Kertenkele ve kuşlar gibi bazı yumurtlayan hayvanların dişileri, genellikle yaşamlarının ilerleyen dönemlerinde, erkek bulunmadığında çiftleşmeden doğum yapabilmektedir.
Cambridge Üniversitesi‘nden yapılan açıklamada, “Bilim insanları ilk kez, genellikle cinsel yolla üreyen bir hayvanda, yani meyve sineği Drosophila melanogaster’de bakire doğumu tetiklemeyi başardılar" denildi.
Bilim insanları geçen ay Kosta Rika’daki bir hayvanat bahçesinde bulunan ve daha önce hiçbir erkeğin yanına yaklaşmamış olan dişi bir timsahın, içinde tamamen oluşmuş bir fetüs bulunan bir yumurta yumurtladığını ve bunun sürüngenler için kaydedilen ilk bakire doğum olduğunu açıkladı.
Eşeyli üreme genellikle bir dişinin yumurtasının bir erkeğin spermi tarafından döllenmesini içerir. Ancak partenogenezde dişi yumurtayı kendi başına bir embriyoya dönüştürür.
İngiltere’deki Cambridge Üniversitesi‘nde araştırmacı olan ve yeni çalışmanın başyazarı Alexis Sperling, basına verdiği demeçte, evcil peygamberdevesinin doğumundan bu yana bakire doğumları incelemek istediğini söyledi.
Bu fenomenin genetik bir nedenini bulmaya çalışan Sperling ve ABD merkezli birkaç araştırmacı, meyve sineği Drosophila melanogaster üzerinde deney yapmaya karar verdi.
Normal olarak eşeyli üreyen bu sinek, genetik araştırmalar için en çok çalışılan hayvanlardan biridir, yani yüzyılı aşkın bir bilgi birikiminden yararlanabilirlerdi.

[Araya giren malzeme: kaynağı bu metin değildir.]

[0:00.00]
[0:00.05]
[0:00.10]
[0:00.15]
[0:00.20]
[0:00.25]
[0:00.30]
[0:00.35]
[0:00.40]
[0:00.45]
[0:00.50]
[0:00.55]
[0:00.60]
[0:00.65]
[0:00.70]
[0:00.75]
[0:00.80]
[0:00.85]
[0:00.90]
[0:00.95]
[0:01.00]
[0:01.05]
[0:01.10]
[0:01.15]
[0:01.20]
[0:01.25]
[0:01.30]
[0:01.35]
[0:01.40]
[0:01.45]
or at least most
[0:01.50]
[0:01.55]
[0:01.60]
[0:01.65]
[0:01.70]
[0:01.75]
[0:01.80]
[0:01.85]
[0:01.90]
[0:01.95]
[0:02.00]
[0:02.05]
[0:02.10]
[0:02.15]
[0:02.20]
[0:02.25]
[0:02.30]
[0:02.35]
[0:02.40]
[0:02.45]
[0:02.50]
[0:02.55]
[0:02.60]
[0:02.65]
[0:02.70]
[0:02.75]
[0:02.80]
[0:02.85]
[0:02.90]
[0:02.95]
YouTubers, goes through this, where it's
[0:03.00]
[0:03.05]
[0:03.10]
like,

Ekip ilk olarak başka bir meyve sineği olan Drosophila mercatorum’un iki türünün genomlarını diziledi. Bu türlerden biri yalnızca bakire doğum yoluyla çoğalırken, diğeri bir erkeğe ihtiyaç duyuyor.
Araştırmacılar daha sonra bakir doğumların arkasındaki genleri saptamak amacıyla sonuçları karşılaştırdı.

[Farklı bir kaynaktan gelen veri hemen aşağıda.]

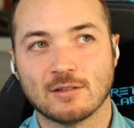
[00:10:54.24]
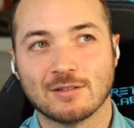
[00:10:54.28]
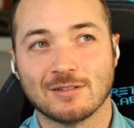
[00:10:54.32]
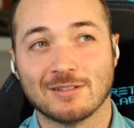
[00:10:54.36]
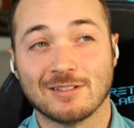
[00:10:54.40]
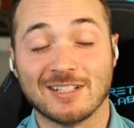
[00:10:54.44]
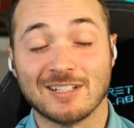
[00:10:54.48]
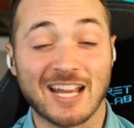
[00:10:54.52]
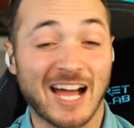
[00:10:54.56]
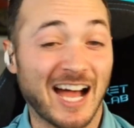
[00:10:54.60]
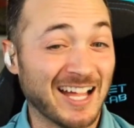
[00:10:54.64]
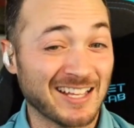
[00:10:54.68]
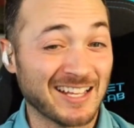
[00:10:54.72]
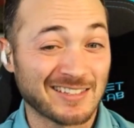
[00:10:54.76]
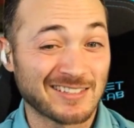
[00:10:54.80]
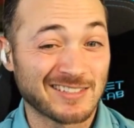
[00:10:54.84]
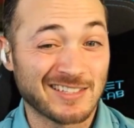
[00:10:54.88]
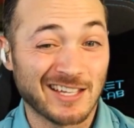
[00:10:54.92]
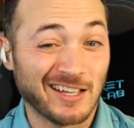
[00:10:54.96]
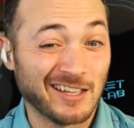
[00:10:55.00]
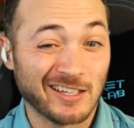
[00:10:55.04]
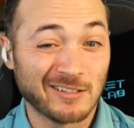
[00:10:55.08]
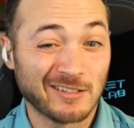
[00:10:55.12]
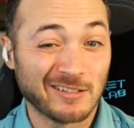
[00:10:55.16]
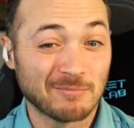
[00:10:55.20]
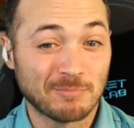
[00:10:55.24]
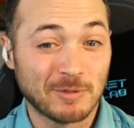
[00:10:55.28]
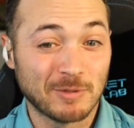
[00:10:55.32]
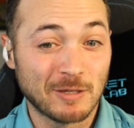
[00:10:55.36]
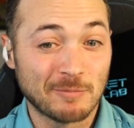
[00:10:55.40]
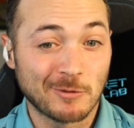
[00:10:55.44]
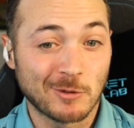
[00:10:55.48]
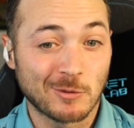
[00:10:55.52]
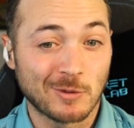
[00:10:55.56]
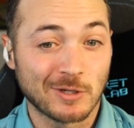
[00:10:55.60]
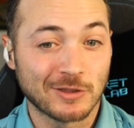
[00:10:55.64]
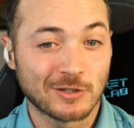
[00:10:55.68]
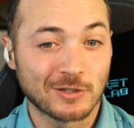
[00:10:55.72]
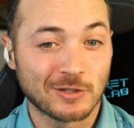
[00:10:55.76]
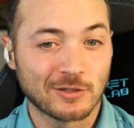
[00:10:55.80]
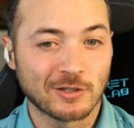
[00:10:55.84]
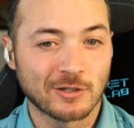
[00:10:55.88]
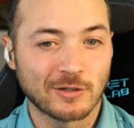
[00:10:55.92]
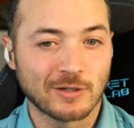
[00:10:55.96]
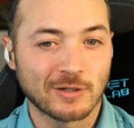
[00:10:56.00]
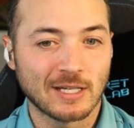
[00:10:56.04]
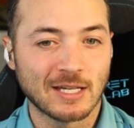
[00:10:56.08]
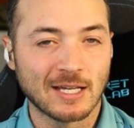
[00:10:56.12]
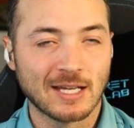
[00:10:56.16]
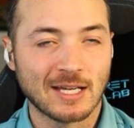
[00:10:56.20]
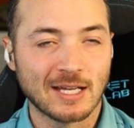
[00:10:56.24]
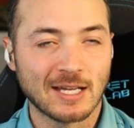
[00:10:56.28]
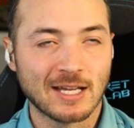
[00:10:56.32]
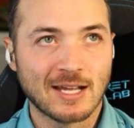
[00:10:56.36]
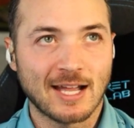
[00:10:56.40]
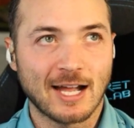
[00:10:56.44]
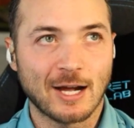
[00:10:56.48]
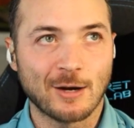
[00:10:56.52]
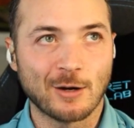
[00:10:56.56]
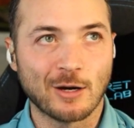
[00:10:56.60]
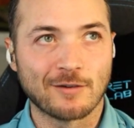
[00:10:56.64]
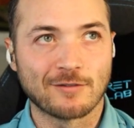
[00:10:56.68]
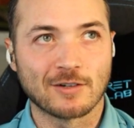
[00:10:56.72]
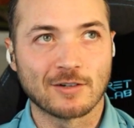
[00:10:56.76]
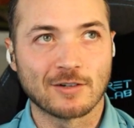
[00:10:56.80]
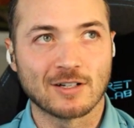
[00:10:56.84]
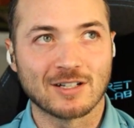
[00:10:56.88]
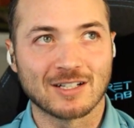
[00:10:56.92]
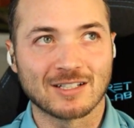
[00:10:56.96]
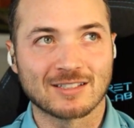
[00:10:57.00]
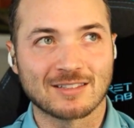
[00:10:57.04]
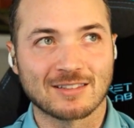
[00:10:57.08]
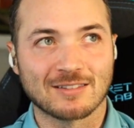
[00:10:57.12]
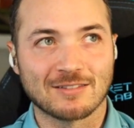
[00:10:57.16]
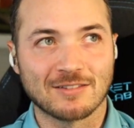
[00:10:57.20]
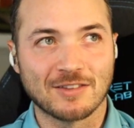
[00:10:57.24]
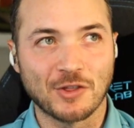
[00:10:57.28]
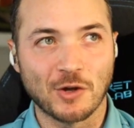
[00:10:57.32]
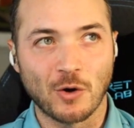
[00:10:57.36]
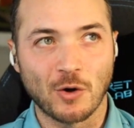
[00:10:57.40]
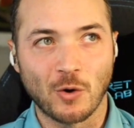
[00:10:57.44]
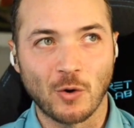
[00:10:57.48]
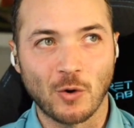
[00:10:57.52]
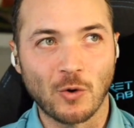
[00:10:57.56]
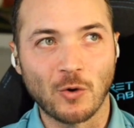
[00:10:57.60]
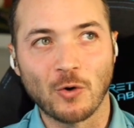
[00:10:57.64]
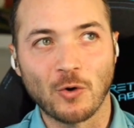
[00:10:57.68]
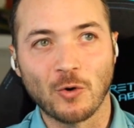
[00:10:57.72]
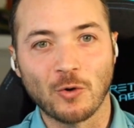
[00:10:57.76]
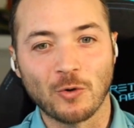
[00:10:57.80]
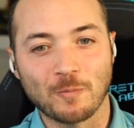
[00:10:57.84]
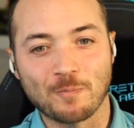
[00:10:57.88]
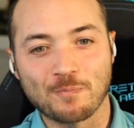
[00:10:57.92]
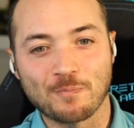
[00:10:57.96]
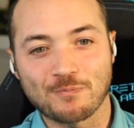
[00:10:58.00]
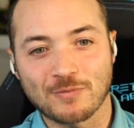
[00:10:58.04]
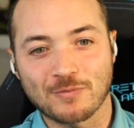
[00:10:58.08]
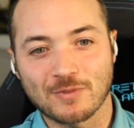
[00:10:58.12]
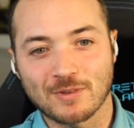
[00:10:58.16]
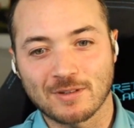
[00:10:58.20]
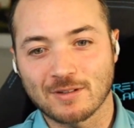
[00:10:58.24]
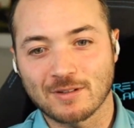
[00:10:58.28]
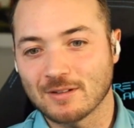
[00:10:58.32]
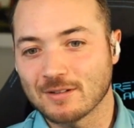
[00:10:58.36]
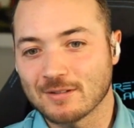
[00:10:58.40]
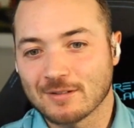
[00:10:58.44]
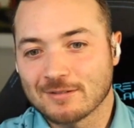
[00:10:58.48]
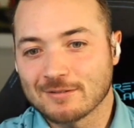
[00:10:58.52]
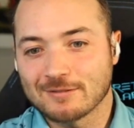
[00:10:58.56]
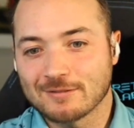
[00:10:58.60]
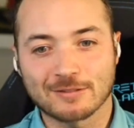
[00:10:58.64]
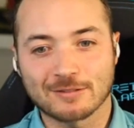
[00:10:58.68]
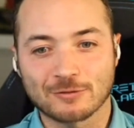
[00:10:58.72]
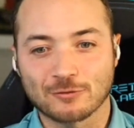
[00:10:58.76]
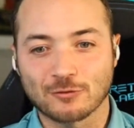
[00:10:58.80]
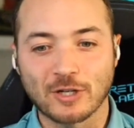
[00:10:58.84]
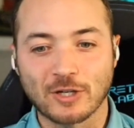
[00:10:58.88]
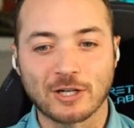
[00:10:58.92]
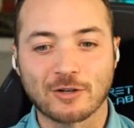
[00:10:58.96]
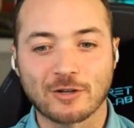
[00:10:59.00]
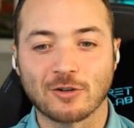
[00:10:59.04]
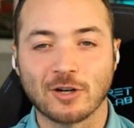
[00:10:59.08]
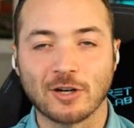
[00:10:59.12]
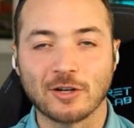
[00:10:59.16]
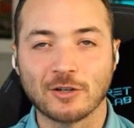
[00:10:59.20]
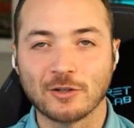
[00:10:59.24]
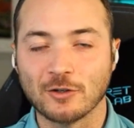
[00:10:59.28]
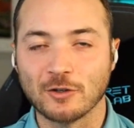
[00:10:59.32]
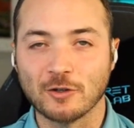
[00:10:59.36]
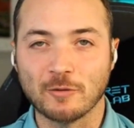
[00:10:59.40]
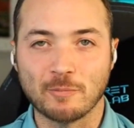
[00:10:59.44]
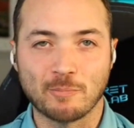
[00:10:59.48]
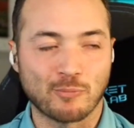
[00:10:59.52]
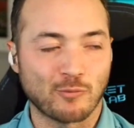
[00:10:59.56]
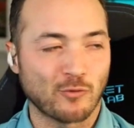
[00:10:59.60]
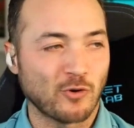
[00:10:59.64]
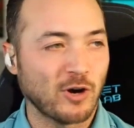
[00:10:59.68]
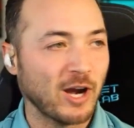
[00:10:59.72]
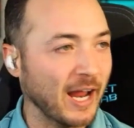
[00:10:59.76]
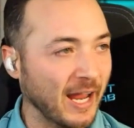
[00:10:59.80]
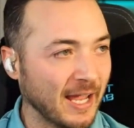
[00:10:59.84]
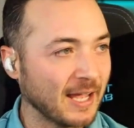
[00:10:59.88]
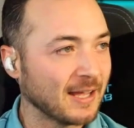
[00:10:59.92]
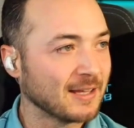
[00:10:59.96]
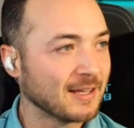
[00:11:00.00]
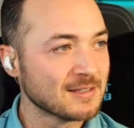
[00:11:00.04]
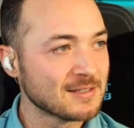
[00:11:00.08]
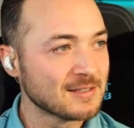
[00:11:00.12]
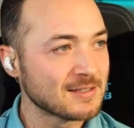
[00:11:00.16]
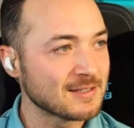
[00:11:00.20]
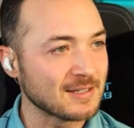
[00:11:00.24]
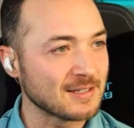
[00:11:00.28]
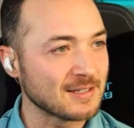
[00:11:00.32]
not telling people what they're doing. However, the whole Rick Rungood brand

Daha sonra Drosophila melanogaster’in genlerini, yakın akrabasında gördükleriyle eşleşecek şekilde manipüle ettiler.
Sperling sonucun “tamamen partenogenetik sinekler olduğunu ve bunun kendini çok sevindirdiğini" söyledi.

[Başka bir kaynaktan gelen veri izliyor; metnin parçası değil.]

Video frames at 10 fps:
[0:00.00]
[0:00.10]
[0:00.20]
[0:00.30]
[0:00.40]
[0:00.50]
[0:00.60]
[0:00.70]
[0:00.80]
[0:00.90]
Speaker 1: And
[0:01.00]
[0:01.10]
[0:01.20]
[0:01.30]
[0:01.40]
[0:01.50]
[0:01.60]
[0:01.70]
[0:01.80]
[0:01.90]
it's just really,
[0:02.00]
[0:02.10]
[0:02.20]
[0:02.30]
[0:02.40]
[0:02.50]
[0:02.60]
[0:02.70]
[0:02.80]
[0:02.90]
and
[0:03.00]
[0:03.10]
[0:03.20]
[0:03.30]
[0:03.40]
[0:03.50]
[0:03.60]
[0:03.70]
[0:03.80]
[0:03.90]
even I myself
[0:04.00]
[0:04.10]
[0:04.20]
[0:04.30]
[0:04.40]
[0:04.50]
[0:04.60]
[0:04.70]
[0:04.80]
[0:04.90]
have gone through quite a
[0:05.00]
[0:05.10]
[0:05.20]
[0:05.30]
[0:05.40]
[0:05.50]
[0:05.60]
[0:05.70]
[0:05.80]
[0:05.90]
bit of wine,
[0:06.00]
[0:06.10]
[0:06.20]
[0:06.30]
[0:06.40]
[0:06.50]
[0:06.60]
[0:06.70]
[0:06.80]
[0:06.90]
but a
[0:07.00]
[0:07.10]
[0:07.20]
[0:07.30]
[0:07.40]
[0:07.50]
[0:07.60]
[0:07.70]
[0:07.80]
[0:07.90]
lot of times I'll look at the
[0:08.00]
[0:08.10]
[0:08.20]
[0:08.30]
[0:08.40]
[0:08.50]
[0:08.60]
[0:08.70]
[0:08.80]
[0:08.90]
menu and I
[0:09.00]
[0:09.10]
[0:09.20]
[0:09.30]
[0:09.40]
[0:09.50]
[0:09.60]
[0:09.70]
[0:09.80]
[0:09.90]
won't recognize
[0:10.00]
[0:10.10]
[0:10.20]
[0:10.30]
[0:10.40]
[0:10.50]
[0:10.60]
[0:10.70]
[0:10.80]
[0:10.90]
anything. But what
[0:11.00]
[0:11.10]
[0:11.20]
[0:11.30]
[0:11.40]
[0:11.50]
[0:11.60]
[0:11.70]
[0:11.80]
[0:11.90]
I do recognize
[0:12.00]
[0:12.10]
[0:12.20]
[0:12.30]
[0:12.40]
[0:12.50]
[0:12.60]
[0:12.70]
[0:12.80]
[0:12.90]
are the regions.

Altı yıl süren araştırmaya 220.000’den fazla meyve sineği katıldı.
Genetiği değiştirilmiş sineklerin erkeklere erişimi olsaydı, normal şekilde üreyeceklerdi.
Ancak izolasyon altında tutulanların yüzde bir ila ikisi, yaşamlarının yaklaşık yarısında – yaklaşık 40 gün – bir erkek görmekten vazgeçmiş ve bakire bir doğum yapmış gibi görünüyor.
Bakire doğumların hepsinde olduğu gibi hepsi dişi olan yavruları da aynı oranda kendi yavrularına sahip oldu.
Sperling, meyve sinekleriyle ilgili verilerin zenginliği ve partenogenezin incelenmesinin oldukça zor olması nedeniyle bu başarının başka bir hayvanda elde edilmesinin neredeyse imkansız olduğunu söyledi.
İnsanlar da dahil olmak üzere memeliler zaten bakire doğum yapamazlar çünkü üremeleri için spermden belirli genlerin alınması gerekir.
Ancak Sperling, son timsah keşfine işaret ederek, muhtemelen şu anda bilinenden daha fazla hayvanın bakire doğum yapabildiğini söyledi.
Ve bakire doğumların bir türü devam ettirmek için “son bir çaba" olduğu düşünülse de, bu teorinin kanıtlanmadığını söyledi.
İngiltere’deki Southampton Üniversitesi‘nde araştırmacı olan ve çalışmaya katılmayan Herman Wijnen, “partenogenezin, eş bulamayan dişiler için bir yedek strateji olarak cinsel olarak üreyen bir türde nasıl evrimleşebileceğini gösterdiği için heyecan verici olduğunu" söyledi.
“Meyve sineğinde manipüle edilen genler insanlarla paylaşılan genlerdir, ancak sineklerde ve insanlarda erken gelişim arasında önemli farklılıklar vardır."